A Cartoon and Five Points.

#1. Above is an old cartoon / art piece I created during my time at UC Riverside, spring 2006.

#2. The Origins of Victoria's Cartooning. The free temporal niche space during a busy life of learning ecology / evolutionary biology / geology / environmental sciences was only during (a) a few boring undergraduate courses (e.g. a required "diversity" course during my senior year, which as a class on ecology and religion), and (b) a series of guest lectures for the UC Riverside Earth Sciences Department that had a mandatory attendance due to the small size of the department (and hence I was more of a "body count" rather than an intigued and engaged audience member) (though ironically, if the "body count" factor would have not been an issue, I probably would have gone to several of these lectures out of my own free will... *sigh*).

#3. In this particular geophysics lecture that featured some prospective candidate for professorship, this lady was by far superbly boring, outrageously technical and jargonesque, and to add the final stain of rust and force vector to make the whole ragged bike fall apart (this was no cherry added to the whipcream of a cake), ths lady had a chronic twitch on her shoulder, which placed me in this extreme mood of high anxiety for most of the talk.
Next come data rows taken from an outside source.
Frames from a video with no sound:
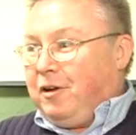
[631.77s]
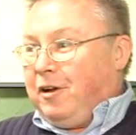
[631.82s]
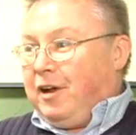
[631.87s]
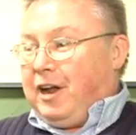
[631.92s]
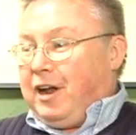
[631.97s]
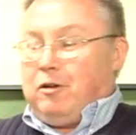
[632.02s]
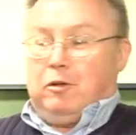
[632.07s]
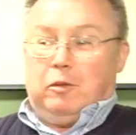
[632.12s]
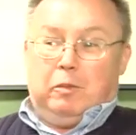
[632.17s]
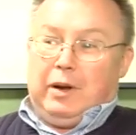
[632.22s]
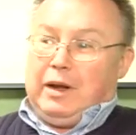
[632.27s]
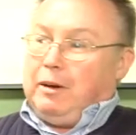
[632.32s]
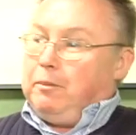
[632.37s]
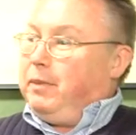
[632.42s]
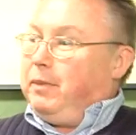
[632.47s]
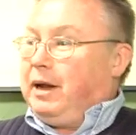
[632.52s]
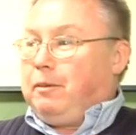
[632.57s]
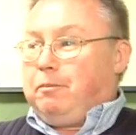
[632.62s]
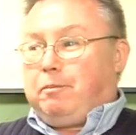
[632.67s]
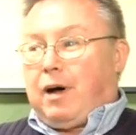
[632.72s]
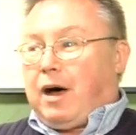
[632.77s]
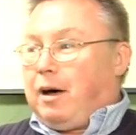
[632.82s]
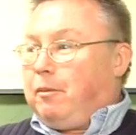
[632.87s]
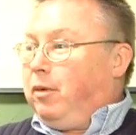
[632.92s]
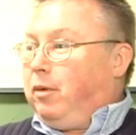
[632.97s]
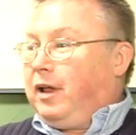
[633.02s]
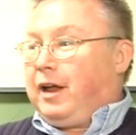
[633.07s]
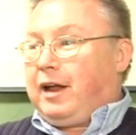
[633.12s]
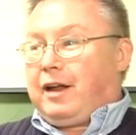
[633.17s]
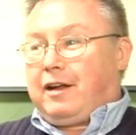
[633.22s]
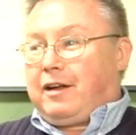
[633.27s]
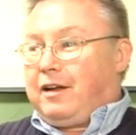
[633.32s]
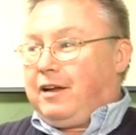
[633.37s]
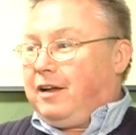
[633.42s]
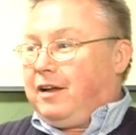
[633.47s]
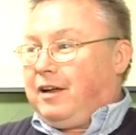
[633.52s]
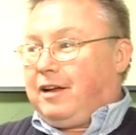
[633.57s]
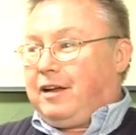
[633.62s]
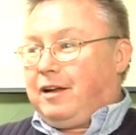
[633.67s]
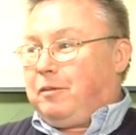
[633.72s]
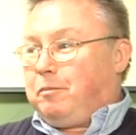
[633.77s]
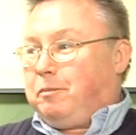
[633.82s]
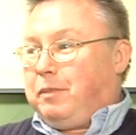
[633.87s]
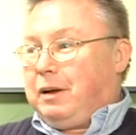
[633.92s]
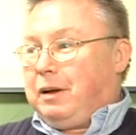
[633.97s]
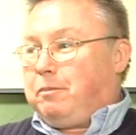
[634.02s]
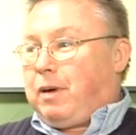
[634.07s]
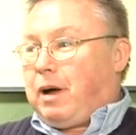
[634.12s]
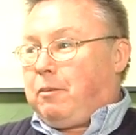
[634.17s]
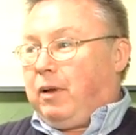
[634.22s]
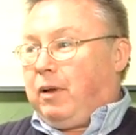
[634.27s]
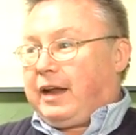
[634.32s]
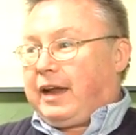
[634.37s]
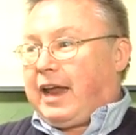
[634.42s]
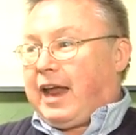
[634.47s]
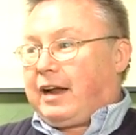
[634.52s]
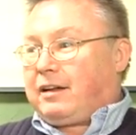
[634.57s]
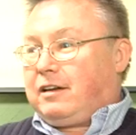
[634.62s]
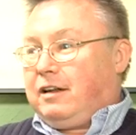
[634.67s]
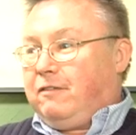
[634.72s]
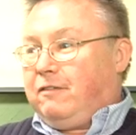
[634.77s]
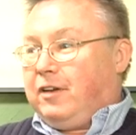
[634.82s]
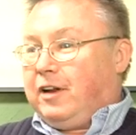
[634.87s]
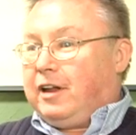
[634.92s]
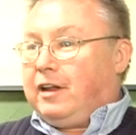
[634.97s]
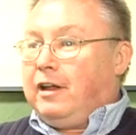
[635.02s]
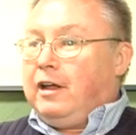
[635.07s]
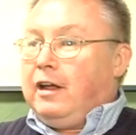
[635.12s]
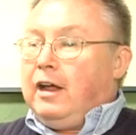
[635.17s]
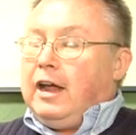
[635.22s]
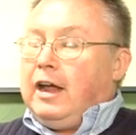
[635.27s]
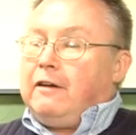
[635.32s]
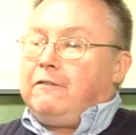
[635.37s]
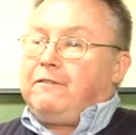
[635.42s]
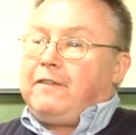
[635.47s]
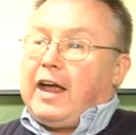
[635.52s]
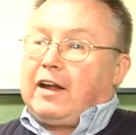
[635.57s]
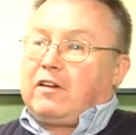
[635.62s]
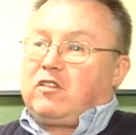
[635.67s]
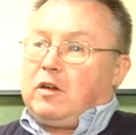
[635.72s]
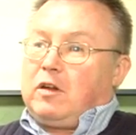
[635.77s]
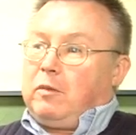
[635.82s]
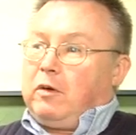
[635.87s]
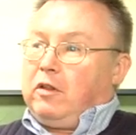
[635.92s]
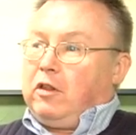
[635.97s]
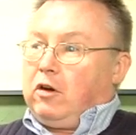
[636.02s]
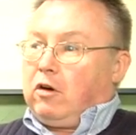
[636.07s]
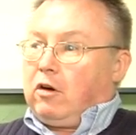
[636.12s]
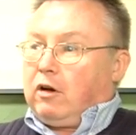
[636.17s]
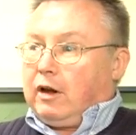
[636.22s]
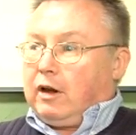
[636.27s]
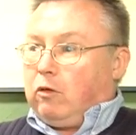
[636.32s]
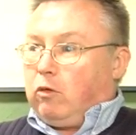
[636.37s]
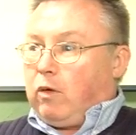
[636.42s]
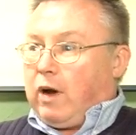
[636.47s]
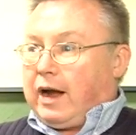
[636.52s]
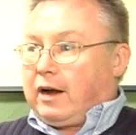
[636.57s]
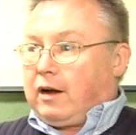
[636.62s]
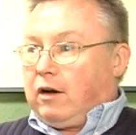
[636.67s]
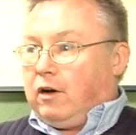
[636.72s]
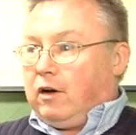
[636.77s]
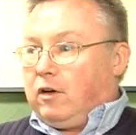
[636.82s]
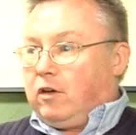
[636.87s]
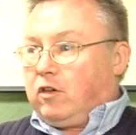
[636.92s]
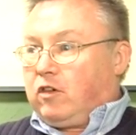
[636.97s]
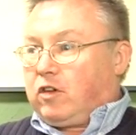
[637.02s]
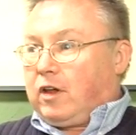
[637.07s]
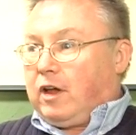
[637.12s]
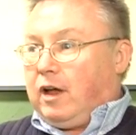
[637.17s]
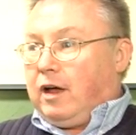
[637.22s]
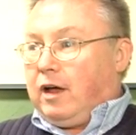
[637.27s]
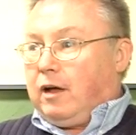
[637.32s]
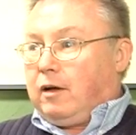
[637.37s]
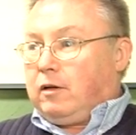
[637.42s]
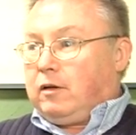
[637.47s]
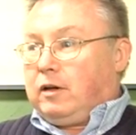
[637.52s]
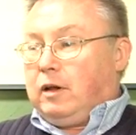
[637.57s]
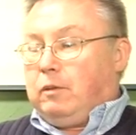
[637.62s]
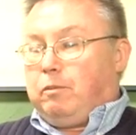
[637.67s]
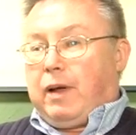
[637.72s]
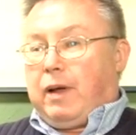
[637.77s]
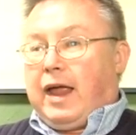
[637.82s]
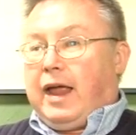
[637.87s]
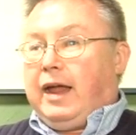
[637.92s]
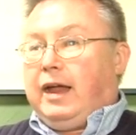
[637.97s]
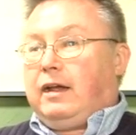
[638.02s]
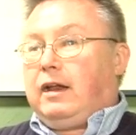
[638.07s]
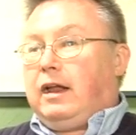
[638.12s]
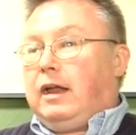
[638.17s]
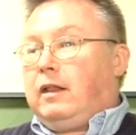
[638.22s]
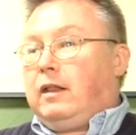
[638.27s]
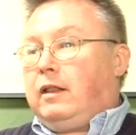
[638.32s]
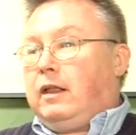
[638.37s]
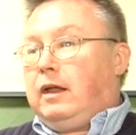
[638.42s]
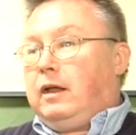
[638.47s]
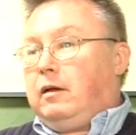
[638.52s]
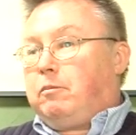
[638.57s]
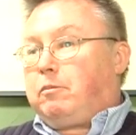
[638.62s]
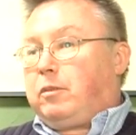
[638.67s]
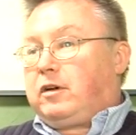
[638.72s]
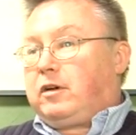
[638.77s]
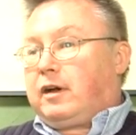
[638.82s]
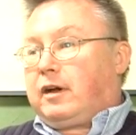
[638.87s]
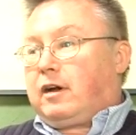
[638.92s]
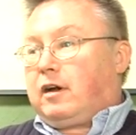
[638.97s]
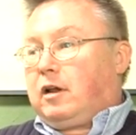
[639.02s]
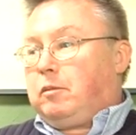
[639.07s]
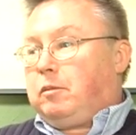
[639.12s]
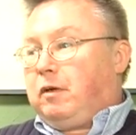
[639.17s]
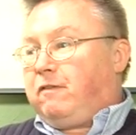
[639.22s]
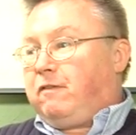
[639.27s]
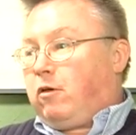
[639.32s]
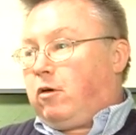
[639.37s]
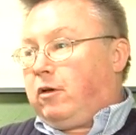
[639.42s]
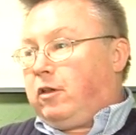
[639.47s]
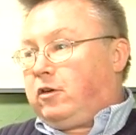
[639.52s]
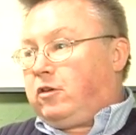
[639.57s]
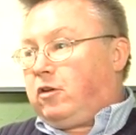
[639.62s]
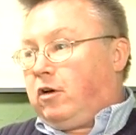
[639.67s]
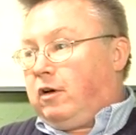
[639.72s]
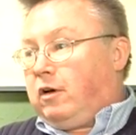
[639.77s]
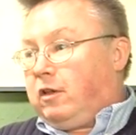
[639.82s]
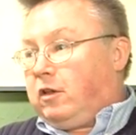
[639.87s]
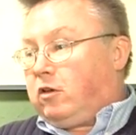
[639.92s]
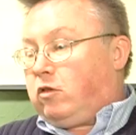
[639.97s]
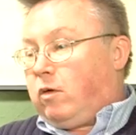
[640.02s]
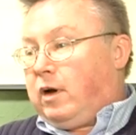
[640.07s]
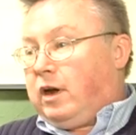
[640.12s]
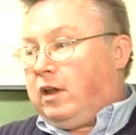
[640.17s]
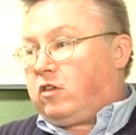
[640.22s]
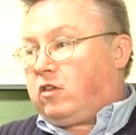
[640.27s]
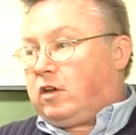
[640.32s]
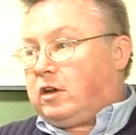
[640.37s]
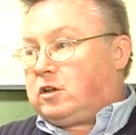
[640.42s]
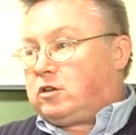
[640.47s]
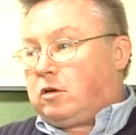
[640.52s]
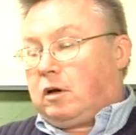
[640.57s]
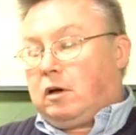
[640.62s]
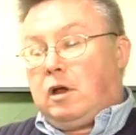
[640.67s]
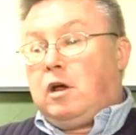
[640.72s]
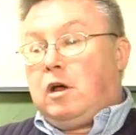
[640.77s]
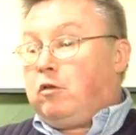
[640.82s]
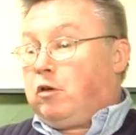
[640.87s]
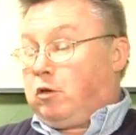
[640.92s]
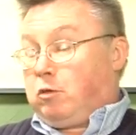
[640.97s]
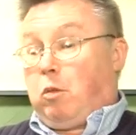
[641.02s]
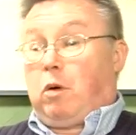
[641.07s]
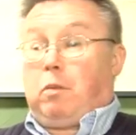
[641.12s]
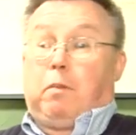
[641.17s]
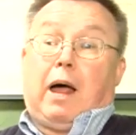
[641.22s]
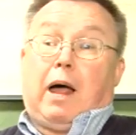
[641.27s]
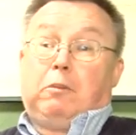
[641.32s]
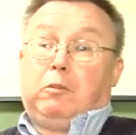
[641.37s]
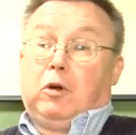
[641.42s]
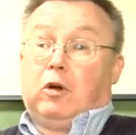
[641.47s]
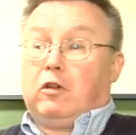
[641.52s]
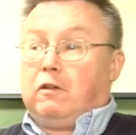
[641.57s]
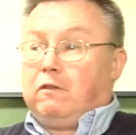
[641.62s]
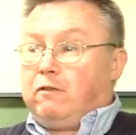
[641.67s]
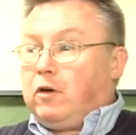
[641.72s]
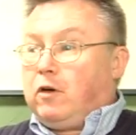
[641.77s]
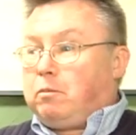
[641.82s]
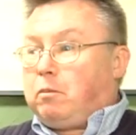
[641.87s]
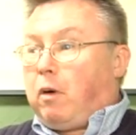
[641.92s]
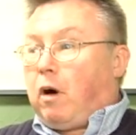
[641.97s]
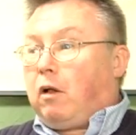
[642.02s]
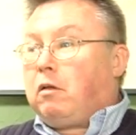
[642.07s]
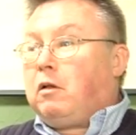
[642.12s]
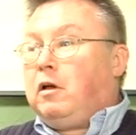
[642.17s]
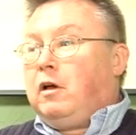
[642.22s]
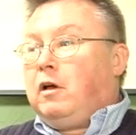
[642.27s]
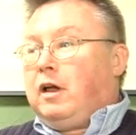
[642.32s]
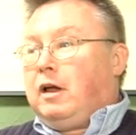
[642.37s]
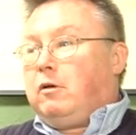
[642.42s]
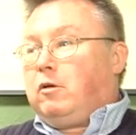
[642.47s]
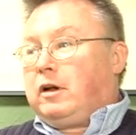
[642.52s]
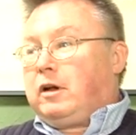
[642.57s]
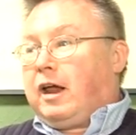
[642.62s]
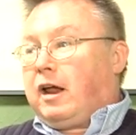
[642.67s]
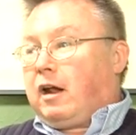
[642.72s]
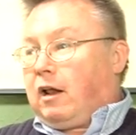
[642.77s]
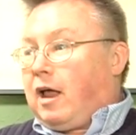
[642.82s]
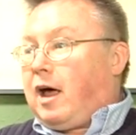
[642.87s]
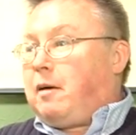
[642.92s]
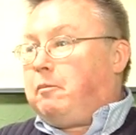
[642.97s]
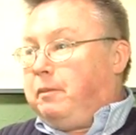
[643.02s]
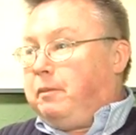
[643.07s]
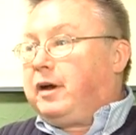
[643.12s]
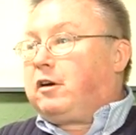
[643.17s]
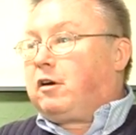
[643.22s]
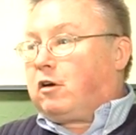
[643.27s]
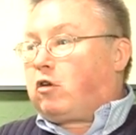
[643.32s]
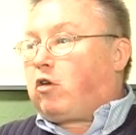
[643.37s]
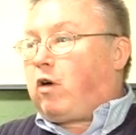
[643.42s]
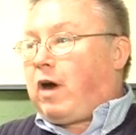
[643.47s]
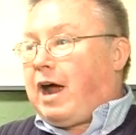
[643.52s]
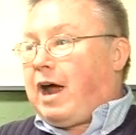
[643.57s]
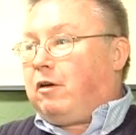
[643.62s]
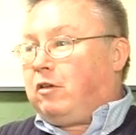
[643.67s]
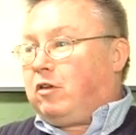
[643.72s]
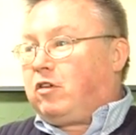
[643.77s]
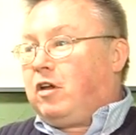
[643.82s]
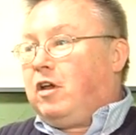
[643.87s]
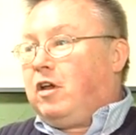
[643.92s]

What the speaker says: And it would be a big public activity. In fact, some of the early records, debate particularly before the turn of the 20th century, was more popular than football. It would get a lot bigger crowds.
Not that I blame people for their internal biological issues--I have my own problems as well. It's just this case, this factor was the "tipping point" to my aggravation.

#4. What do you do when you reach a tipping point? Well, you need to dissipate the energy build-up either through (a) yelling or (b) doing something quasi-constructive, even though you are trapped in a certain location for... let's see... another 40 minutes. I chose (b) and in the back of the class, I slumped in my chair, observing her powerpoint slides, stripping the art components from the words of each slide, drawing the art components to form an impressionistic collage of random artistic geogphysics jargon. And Voila! Another piece of biological incorrectedness. My dad was at that lecture to, and one time I had to wake him up because he was snoring in the back of the classroom! (To remind you, my dad is a professor... snoring in the back of a guest lecture... and I thought I was bad). I showed him my artwork, and he busted up laughing, completely understanding my pain for sitting through that lecture when I could have been doing something productive with my own work.

#5. I think this would be a superb art series called "Biologically Incorrect: The Body Count Attendee of University Guest Lectures." All I would do is create an art series that involved conglomerations of random technical visual jargon of different fields. Great. I think this would fly. I have an idea in my pocket for a future to-do list.

Oh no, I have a couple of additional points. Oh well. This here represents run-off flow of ideas.

#6. There were a couple of "biological" components in the image: the back of Chris Rhinehart's head, top left), and the bottom of the bubble collage has two hands curved concavely toward each other, symbolizing how people were giving this lecturer an artificially enthusiastic round of applause... please... man... is this a joke?

#7. And back to the man theme of all this, the ultimate Ph.D. question for Biologically Incorrect is "What's the point?" and this applies very well here.